> Problem: The records must be retyped exactly, with no pictures included.

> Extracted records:

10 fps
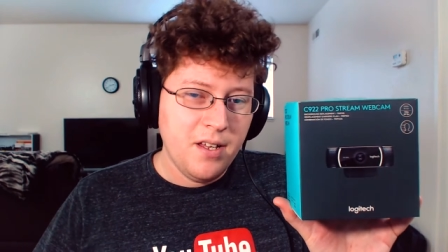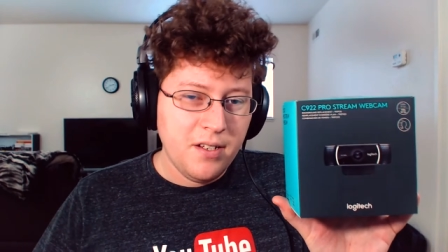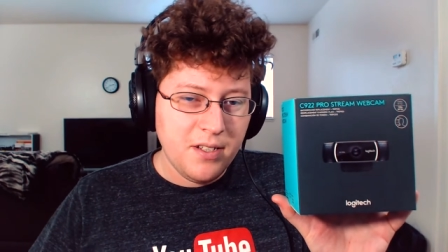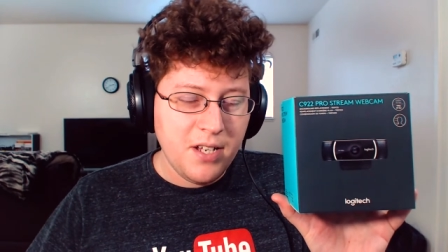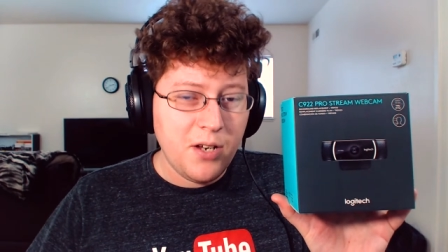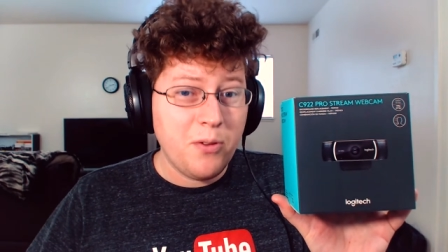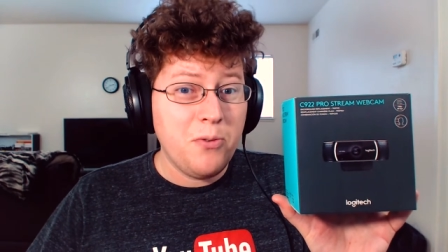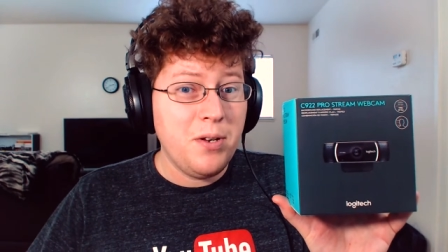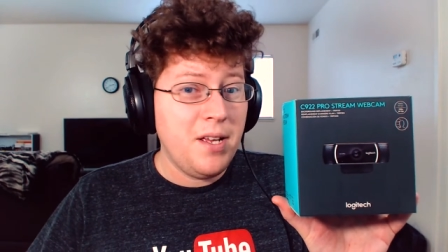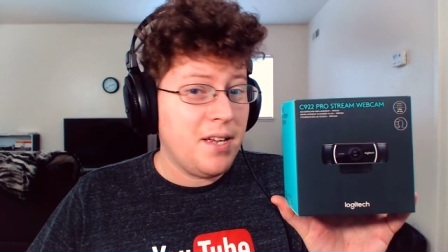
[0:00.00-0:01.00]
Nintendo
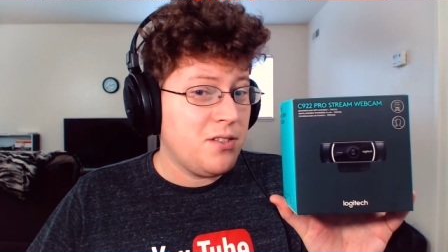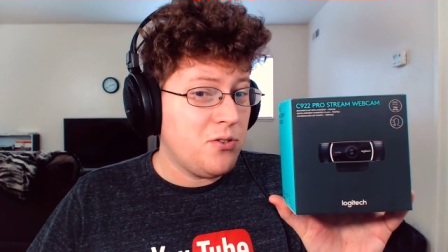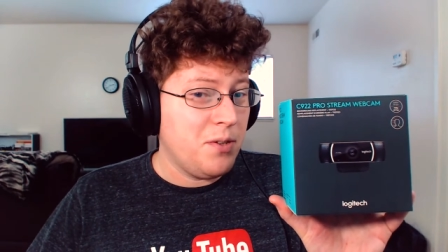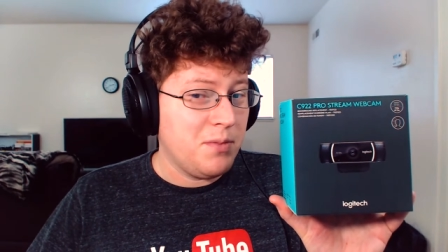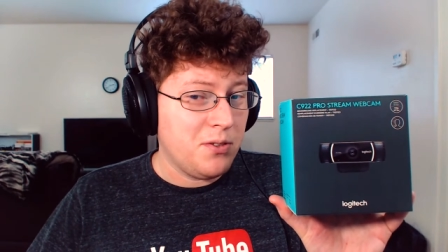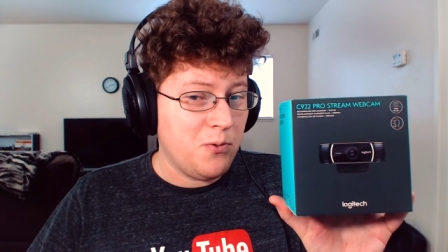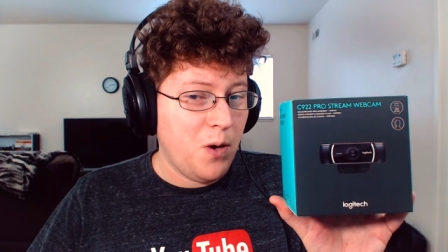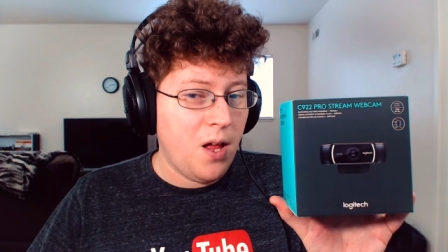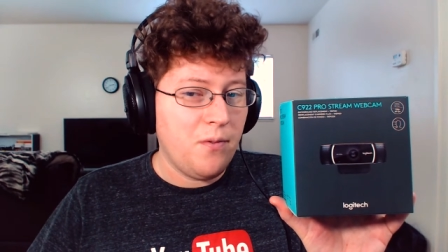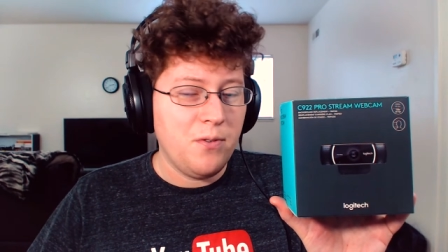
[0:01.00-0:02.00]
3DS streams as
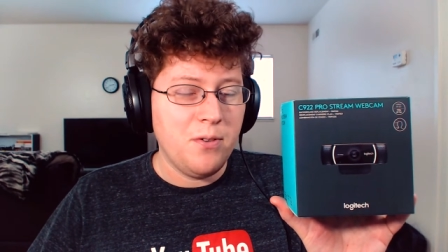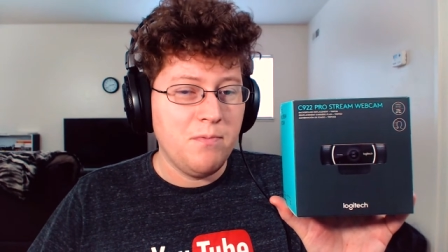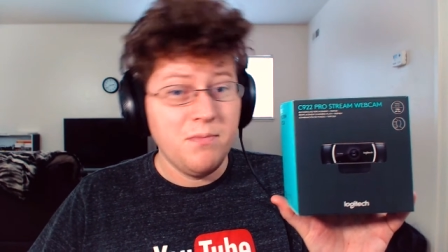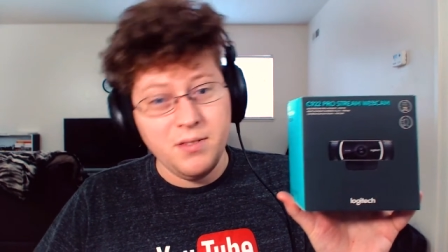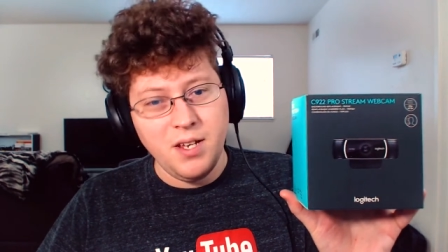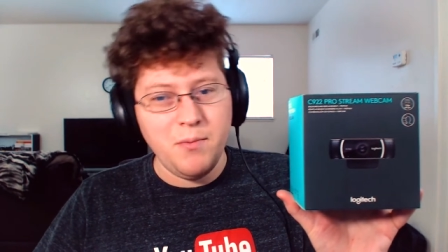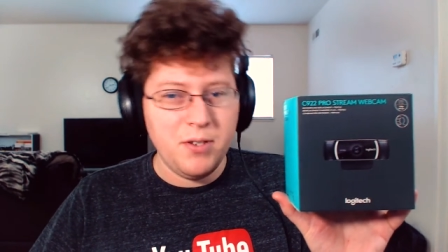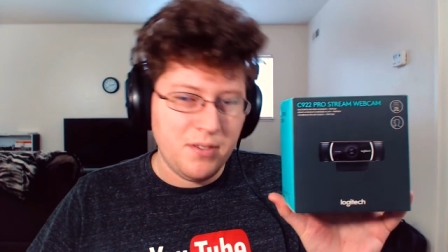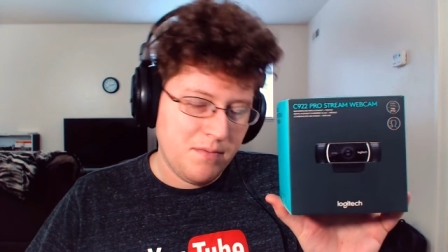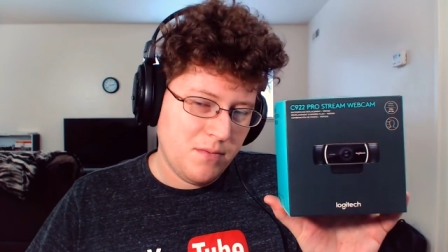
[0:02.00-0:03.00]
well, for the same
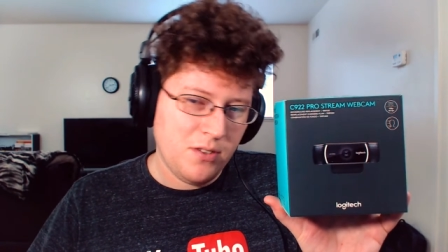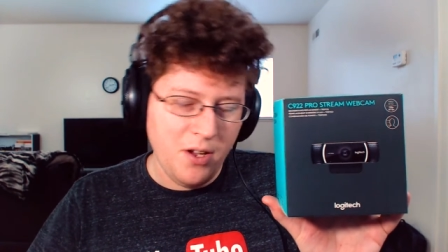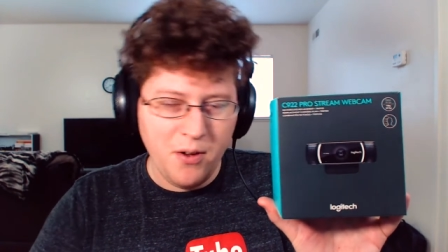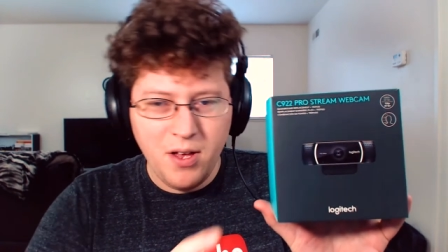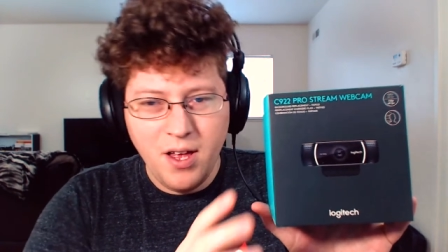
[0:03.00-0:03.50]
reason. So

> Task solution:
10 fps
[0:00.00-0:01.00]
Nintendo
[0:01.00-0:02.00]
3DS streams as
[0:02.00-0:03.00]
well, for the same
[0:03.00-0:03.50]
reason. So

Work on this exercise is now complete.